Before reaching the washbowl, we encountered the dammed creek that fed the washbowl. There were two large beaver lodges, one on each shore of the 200 by 40 foot pool. At the end of the pool was a wall of perfectly placed sticks, some as long at 15 feet and others two, creating a dam 20 feet wide and 6 feet high. It was a natural, architectural marvel. While passing the pool, a beaver climbed off the dam and into his safety zone of the pool. The beaver swam towards the farthest lodge and stayed there eating a branch, not perceiving us as a predator. We sat like statues watching it for ten minutes. When we turned to leave, I noticed a second beaver swimming toward the first from the farthest end of the pool. I believe the first was a male and the second the female. Beavers are monogamous and live together for many years building a territory and home for the kits they bore every year.

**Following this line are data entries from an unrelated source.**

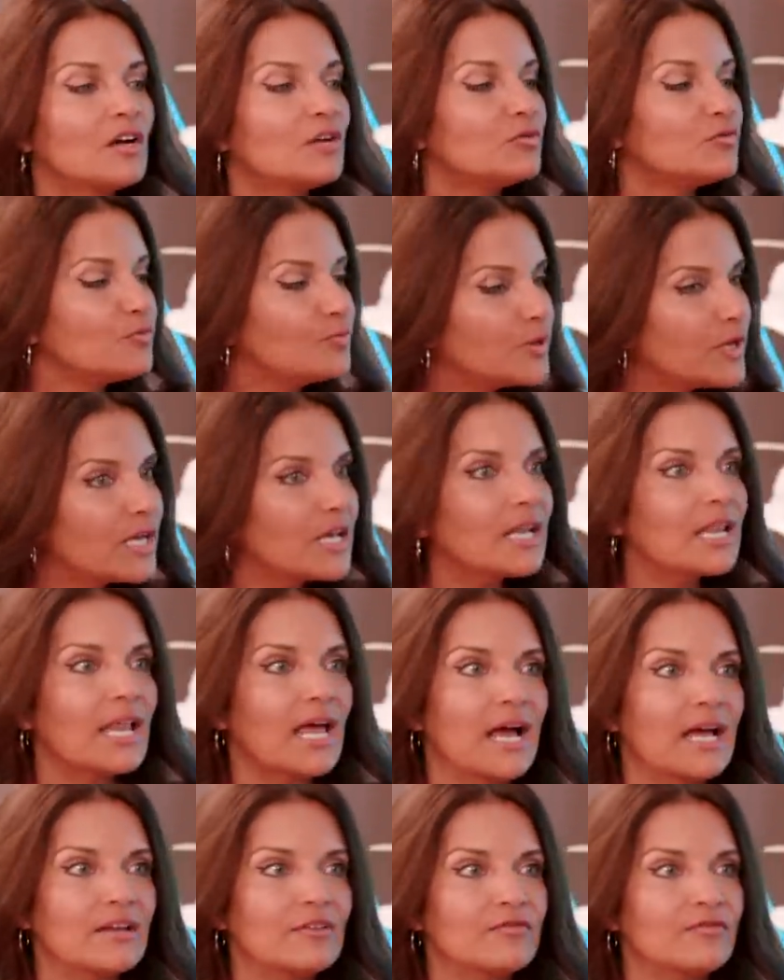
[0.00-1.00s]
real
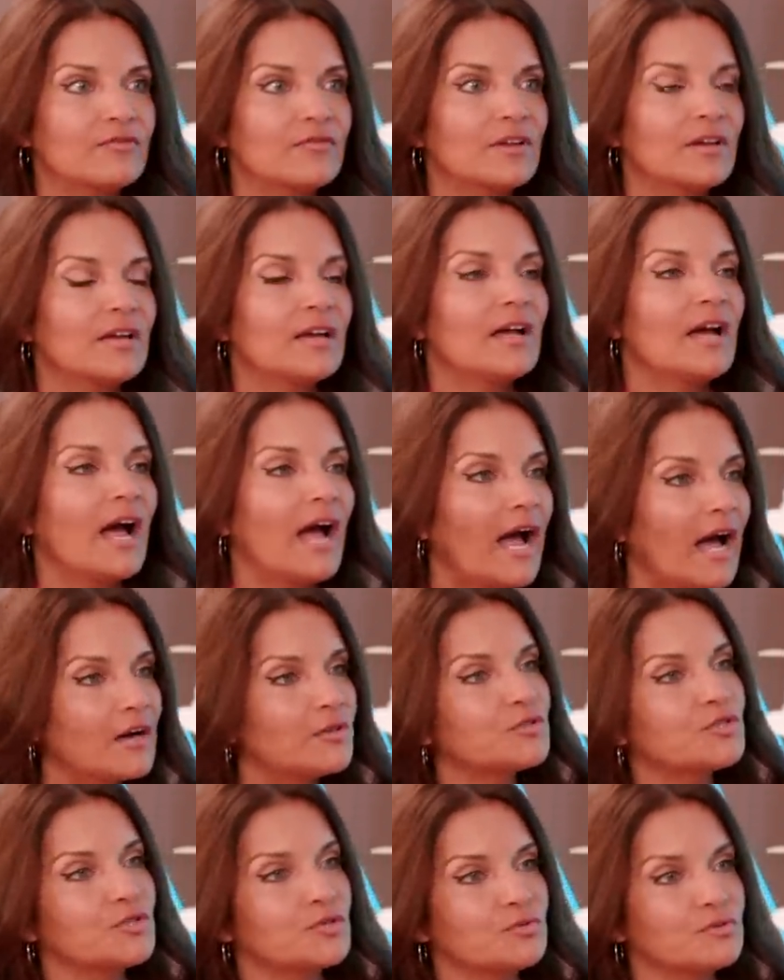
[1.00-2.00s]
life how
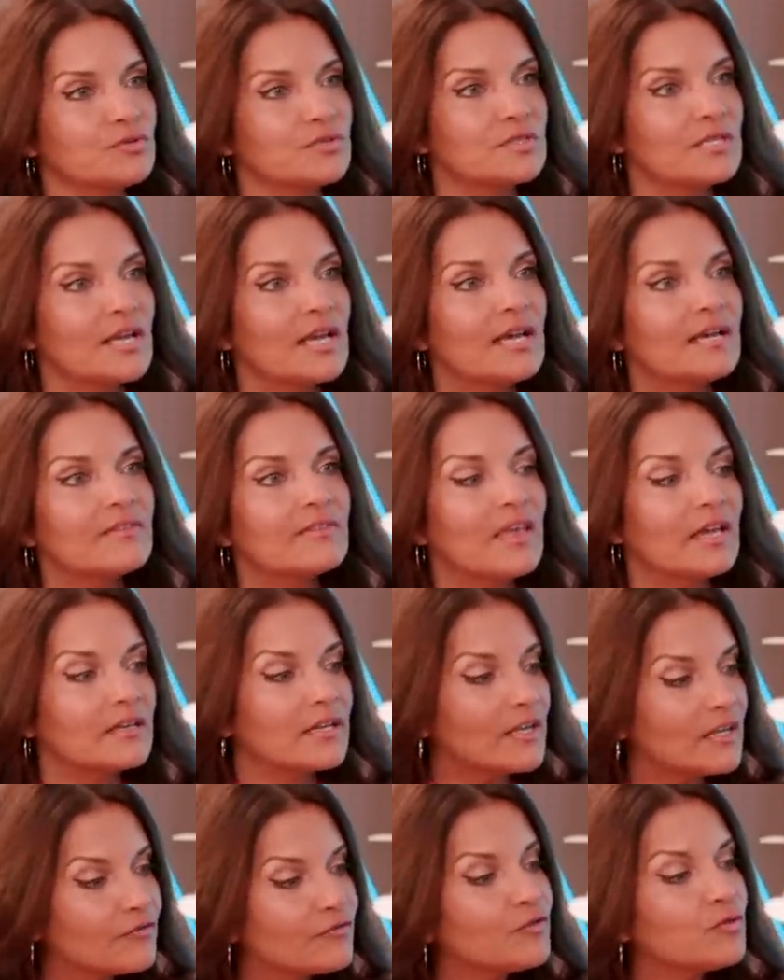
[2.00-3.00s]
to's that
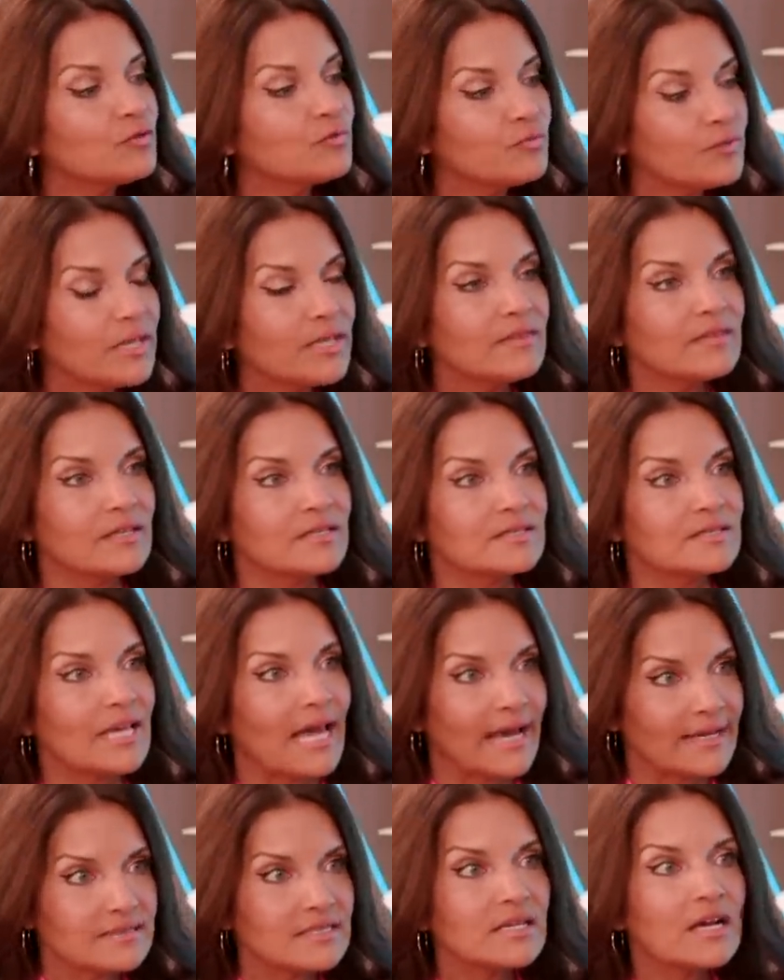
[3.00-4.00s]
if you read this
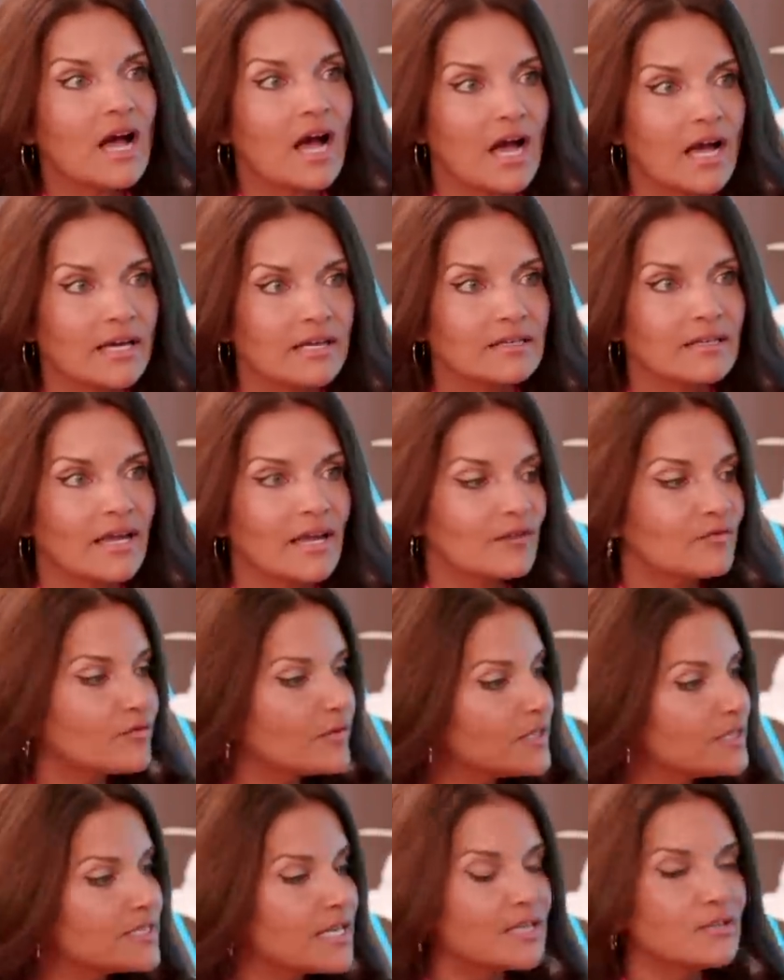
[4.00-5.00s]
as a guide,
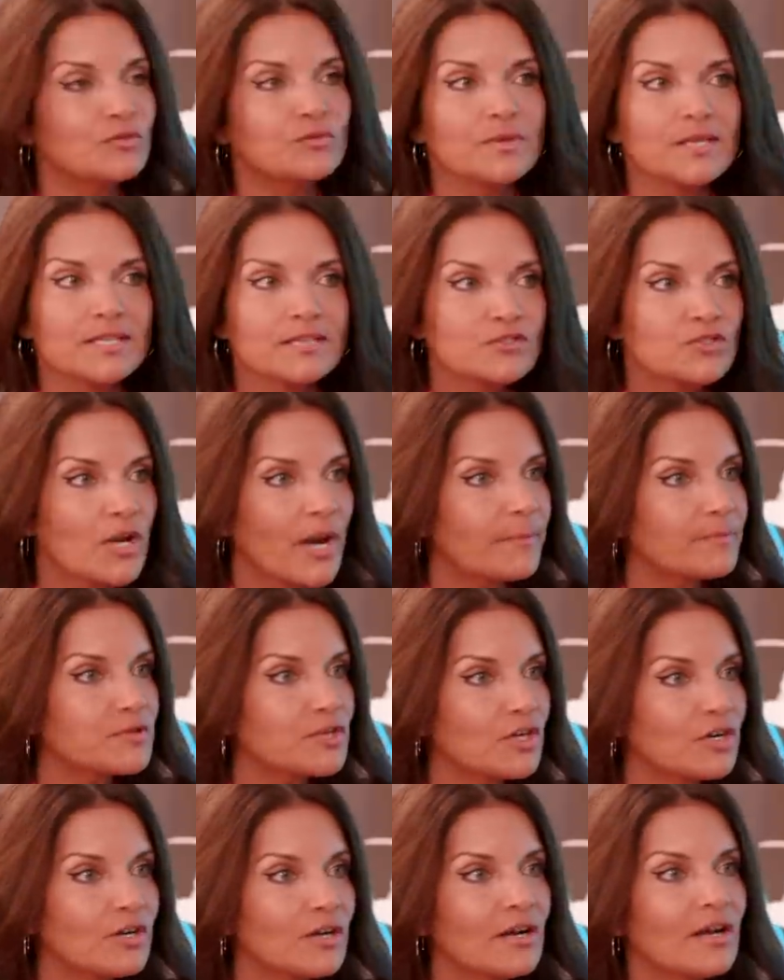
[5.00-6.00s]
every day you read a
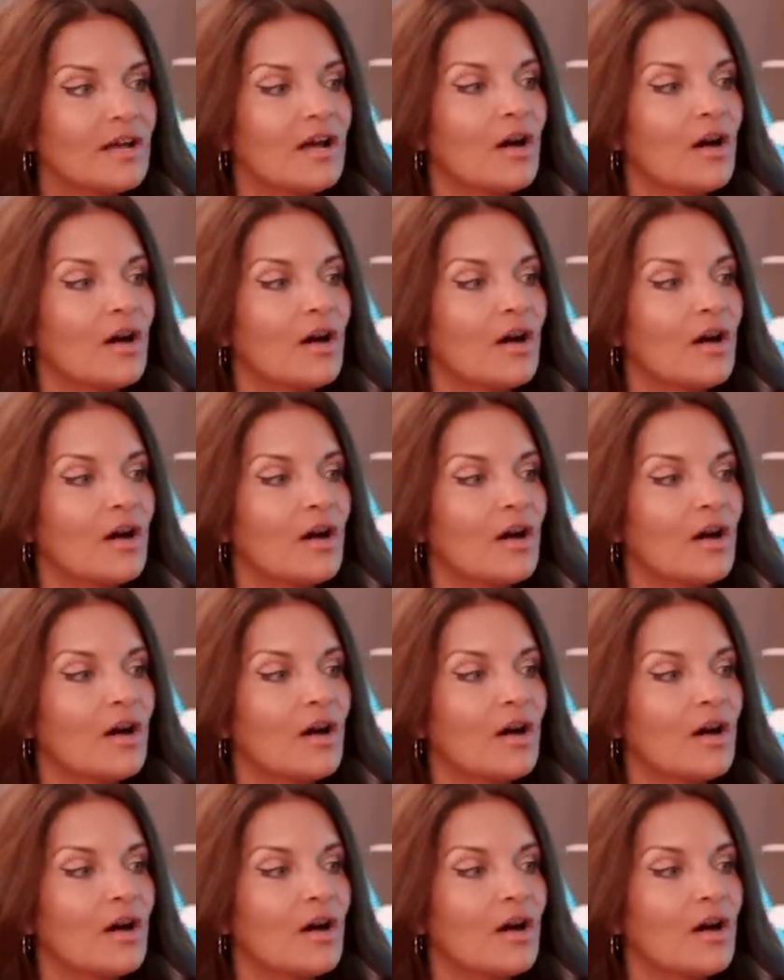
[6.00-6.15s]
chapter,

Perfect beaver pencil point!
We left the pool and quickly encountered the washbowl where another group (or more than one group) of beavers had been very busy. We passed a huge lodge on shore and two long trails from shore to ridge where the beavers have been fastidiously gathering their construction materials to build beaver-mansions. A 6-inch diameter log that had been striped of all its bark with two perfect, pencil tips at each end amazed my son. He wanted to take it home. I convinced him to leave it, explaining the Leave No Trace principle of leave what you find.

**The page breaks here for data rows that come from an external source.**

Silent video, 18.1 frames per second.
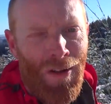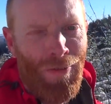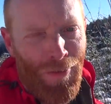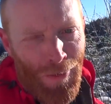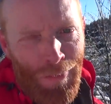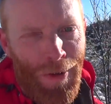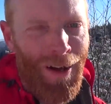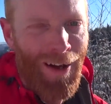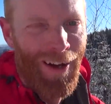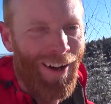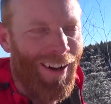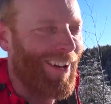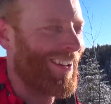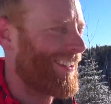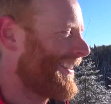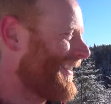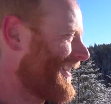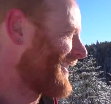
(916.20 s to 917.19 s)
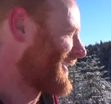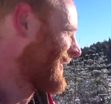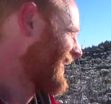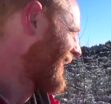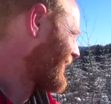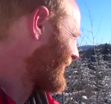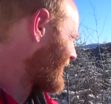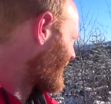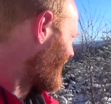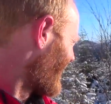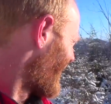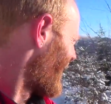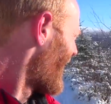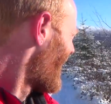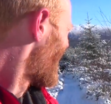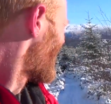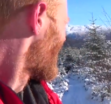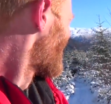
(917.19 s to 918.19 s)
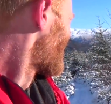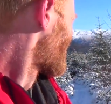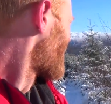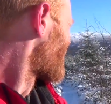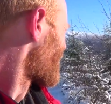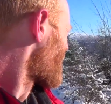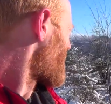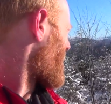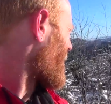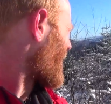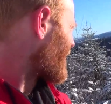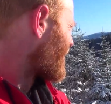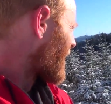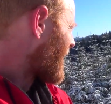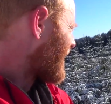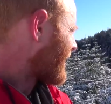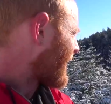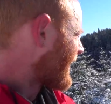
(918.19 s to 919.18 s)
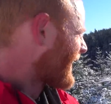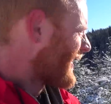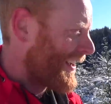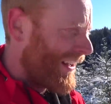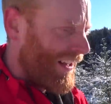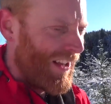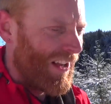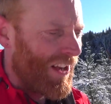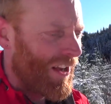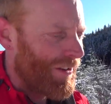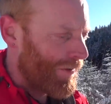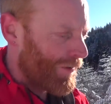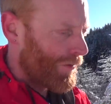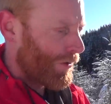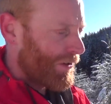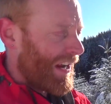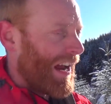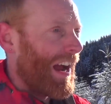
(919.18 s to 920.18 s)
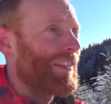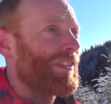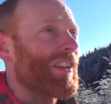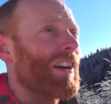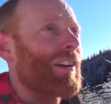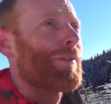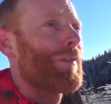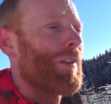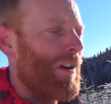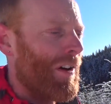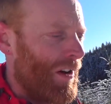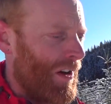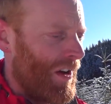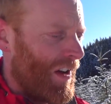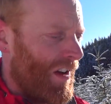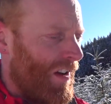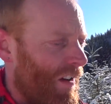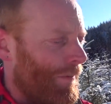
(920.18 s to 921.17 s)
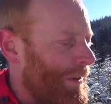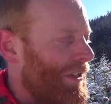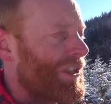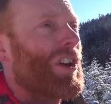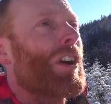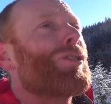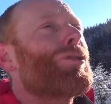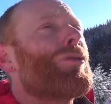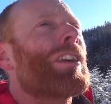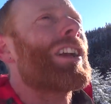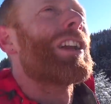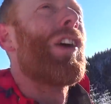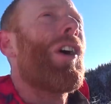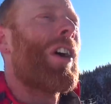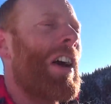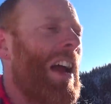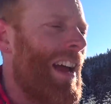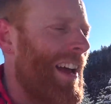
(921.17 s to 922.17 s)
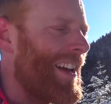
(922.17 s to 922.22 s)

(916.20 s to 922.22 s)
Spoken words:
of them. So So I do apologise if you've already had enough of me chuntering along.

We crossed the washbowl on a long, split log-bridge and climbed the ridge to complete the loop on the trail to the Nubble. The trail on the ridgeline offered us peek-a-boo views to the east and south and the washbowl below. When we reached the Nubble, a granite clearing on the eastern ridgeline, we had 180 views of the high peaks. We loved the trail to and from the Nubble; we scrambled on a few large rock faces and felt on top of the world as the mountain dropped steeply away on both sides.
Refreshing swimming hole
On our ascent, my son, who is eight years old, dragged in places and needed some encouragement. On the descent, he led the charge skipping and jumping with ease from rocks, tree roots and spongy soil. We finished the washbowl, Nubble loop and crossed the Roaring Brooke again to discover a perfect swimming hole upstream from the trail; one we hadn’t noticed on our ascent. The afternoon was warm and humid. The cold, mountain water felt exhilarating on our bodies. We played in the hole and under the cascade, jumping off the perfect ledge made by the jumbled wall of boulders.
Climbing up the falls
We passed the top of the falls and continued our descent back to the parking lot. However before jumping in the car, we took a side trail to the base of the falls, needing to cure our curiosity since we couldn’t see the bottom from the top. The waterfall cascaded down 250 feet jumping and splattering off ledges in the granite wall. The bottom 100 feet is best seen from the rock rubble at the base. Kids love the opportunity to climb rocks and my kids are no exception. They climbed the granite base of the falls feeling proud. All the while, our puppy’s screeching bark spoke her displeasure of their escape from the pack. Even though we were tired and hungry, the extra .2 miles to the base of the falls was worth it.
I thought my best laid plans for adventure had come to a halt when met by the woman wielding a golf club. However, little did I know at that moment they had just began. Our quick decision had turned into the best, discovering a hike with all the elements that get kids excited about the outdoors and nature – water, rocks and animals.